Authors: Ankush Agrawal, IIT Delhi, and Vikas Kumar, Azim Premji University
The growing clamour in India for evidence-based and targeted policymaking has not been matched by improvements in the quality of data. Whatever attention quality receives is restricted to data accuracy. By contrast, even though the National Statistical Commission flagged the timely release of data as a major issue more than a decade and a half ago, timeliness as a dimension of data quality has still not received much attention from the government, academia or the media.
In recent times, India has seen growing delays in the release of major databases despite the ‘technocratisation’ of policymaking, public professions of faith in evidence-based policymaking, the introduction of advanced data processing technologies and growing fascination with big and real-time data. Some of these developments were reflected in the campaign and manifesto of the Bharatiya Janata Party (BJP) for the 2014 parliamentary elections that engaged with government statistics. The Party’s campaign addressed the delays in releasing 2011 census data on religion, and its manifesto promised to use ‘technology to disseminate real-time data’ and to set up ‘an institute of big data and analytics for studying the impact of big data across sectors for predictive science’.
After coming to power, the BJP has not followed through, though. It has not yet released the full set of 2011 census data: so far only one of the migration tables has been released, and the complete general population table reports have not been published, which deprives policymakers of valuable qualitative information. Census tables on language await publication. The BJP government has also failed to release other reports including the Report of the High-level Committee on Socio-Economic, Health and Educational Status of the Tribals of India, the complete findings of the Rapid Survey of Children or the Study on Unaccounted Incomes in India.

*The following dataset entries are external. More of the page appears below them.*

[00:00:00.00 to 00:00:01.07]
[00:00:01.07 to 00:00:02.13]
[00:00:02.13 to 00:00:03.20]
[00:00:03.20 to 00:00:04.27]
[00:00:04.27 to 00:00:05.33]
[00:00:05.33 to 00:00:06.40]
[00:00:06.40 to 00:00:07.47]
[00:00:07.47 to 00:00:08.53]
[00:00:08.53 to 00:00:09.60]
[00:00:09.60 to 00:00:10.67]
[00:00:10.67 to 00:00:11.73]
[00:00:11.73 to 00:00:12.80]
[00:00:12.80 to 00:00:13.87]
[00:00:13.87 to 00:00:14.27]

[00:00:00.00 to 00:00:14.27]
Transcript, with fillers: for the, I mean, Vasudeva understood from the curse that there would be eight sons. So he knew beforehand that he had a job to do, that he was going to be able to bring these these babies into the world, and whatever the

Despite dramatic improvements in data processing technologies that should have drastically reduced the time involved, time between collection and release of religion and language data has increased since 1970.
The government released language tables from the 1961 census in 1964. This was when it published information about all languages spoken in the country, rather than just languages with more than 10,000 speakers, so the data released were more rather than less complex. By contrast, it released language tables of later censuses five to six years after enumeration. It has still not released 2011 language tables after seven years. Further delays would mean that these data will not be available until after the preparations for the 2021 census begin in 2019. Similar observations hold good for religion data.
In case of religion, it is possible to identify the date by which the census data might have been processed because the census questionnaire links the identification of caste of a person to her/his religious affiliation. This means that the caste and religion data have to be sorted together and can be released around the same time.
Indeed, until 1981, the data on scheduled castes, scheduled tribes and religion were released in the same year or within a year of each other. This near-concurrent release has not continued. Caste and tribe data from the 2011 census were available on 30 April 2013, when the primary census abstract was released. Many hoped that other tables would be released sooner than expected because the abstract was released ‘a year ahead of schedule’. Further, as per the National Statistical Commission’s recommendations the religion and language tables of the 2011 census should have been released by March 2014.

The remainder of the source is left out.